### Aim of the exercise
For the records below, output word for word the lines from the one with "[0:02.70-0:03.60]" up to and including the one with "Lip reading: If". No pictures.

Dataset records Block Start

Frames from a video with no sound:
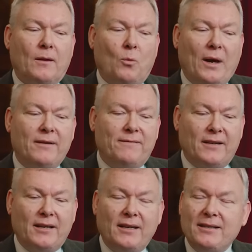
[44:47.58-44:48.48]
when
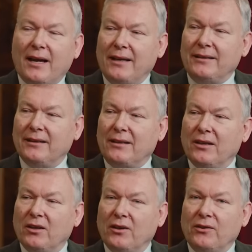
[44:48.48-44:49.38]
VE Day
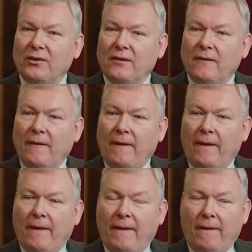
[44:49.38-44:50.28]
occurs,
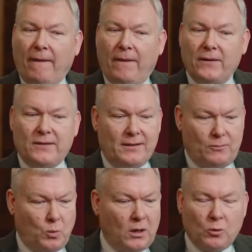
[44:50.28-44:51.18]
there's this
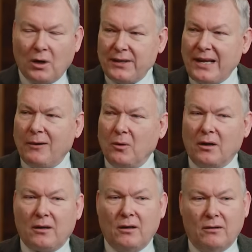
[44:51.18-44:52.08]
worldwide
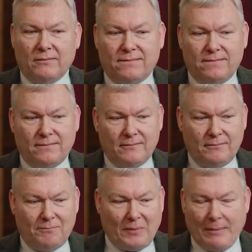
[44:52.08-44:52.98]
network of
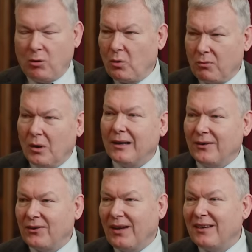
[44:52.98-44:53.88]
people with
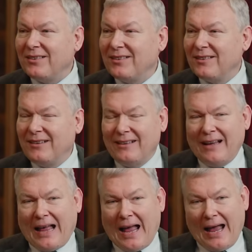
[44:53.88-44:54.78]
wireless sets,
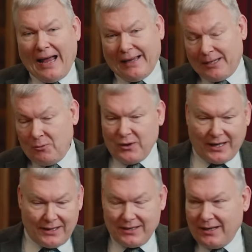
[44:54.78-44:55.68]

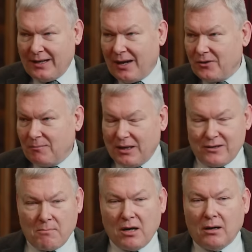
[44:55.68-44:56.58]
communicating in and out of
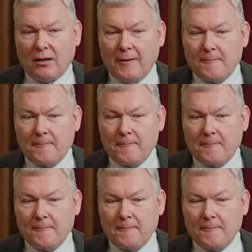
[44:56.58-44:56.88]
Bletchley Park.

Dataset records Block End
Dataset records Block Start

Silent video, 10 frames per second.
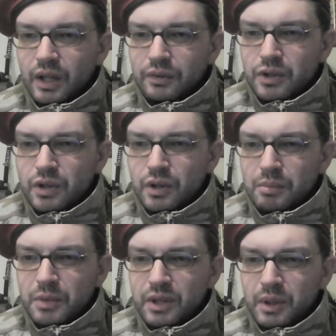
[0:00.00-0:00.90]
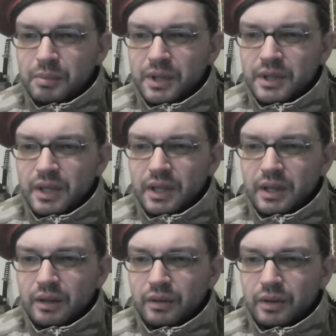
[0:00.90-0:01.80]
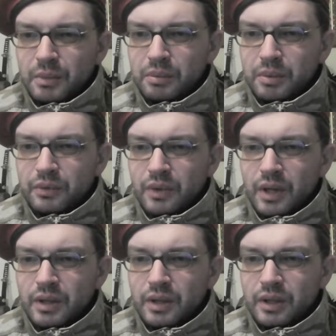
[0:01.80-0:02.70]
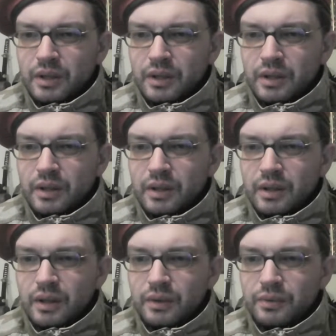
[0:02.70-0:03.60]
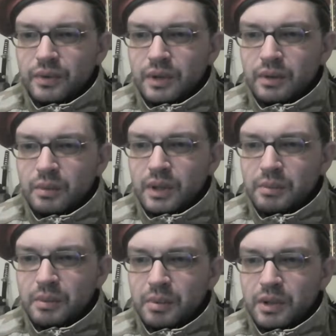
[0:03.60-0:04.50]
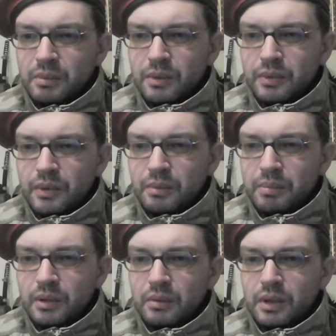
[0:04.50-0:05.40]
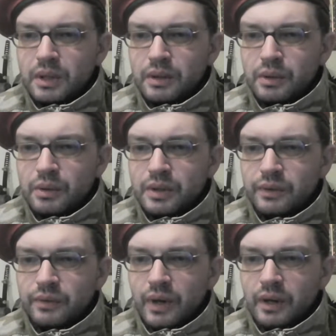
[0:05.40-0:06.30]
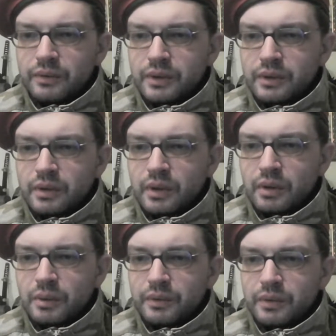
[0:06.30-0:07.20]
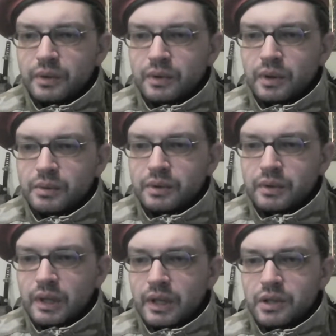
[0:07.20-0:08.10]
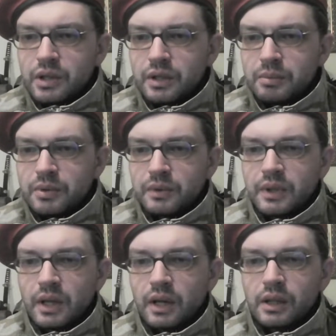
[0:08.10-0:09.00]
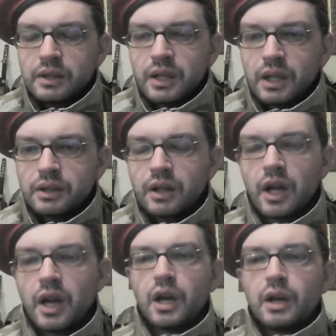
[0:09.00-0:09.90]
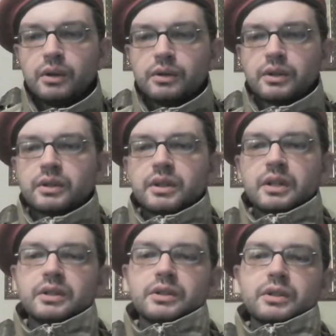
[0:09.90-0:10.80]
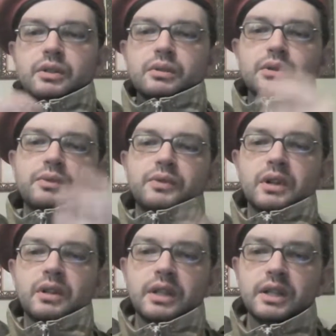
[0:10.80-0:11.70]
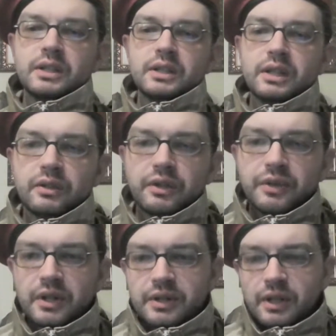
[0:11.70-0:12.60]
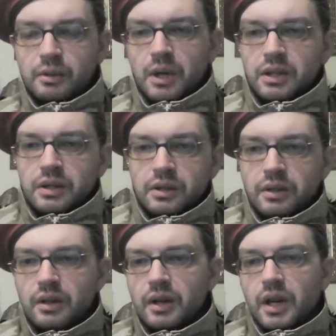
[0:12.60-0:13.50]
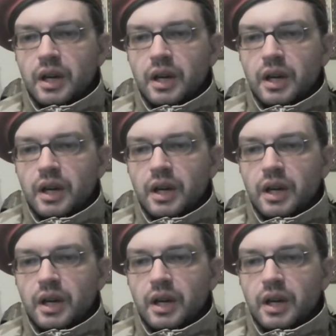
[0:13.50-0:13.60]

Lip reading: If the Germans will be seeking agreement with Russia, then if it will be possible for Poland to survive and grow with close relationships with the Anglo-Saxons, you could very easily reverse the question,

Dataset records Block End

### Your response
[0:02.70-0:03.60]
[0:03.60-0:04.50]
[0:04.50-0:05.40]
[0:05.40-0:06.30]
[0:06.30-0:07.20]
[0:07.20-0:08.10]
[0:08.10-0:09.00]
[0:09.00-0:09.90]
[0:09.90-0:10.80]
[0:10.80-0:11.70]
[0:11.70-0:12.60]
[0:12.60-0:13.50]
[0:13.50-0:13.60]

Lip reading: If the Germans will be seeking agreement with Russia, then if it will be possible for Poland to survive and grow with close relationships with the Anglo-Saxons, you could very easily reverse the question,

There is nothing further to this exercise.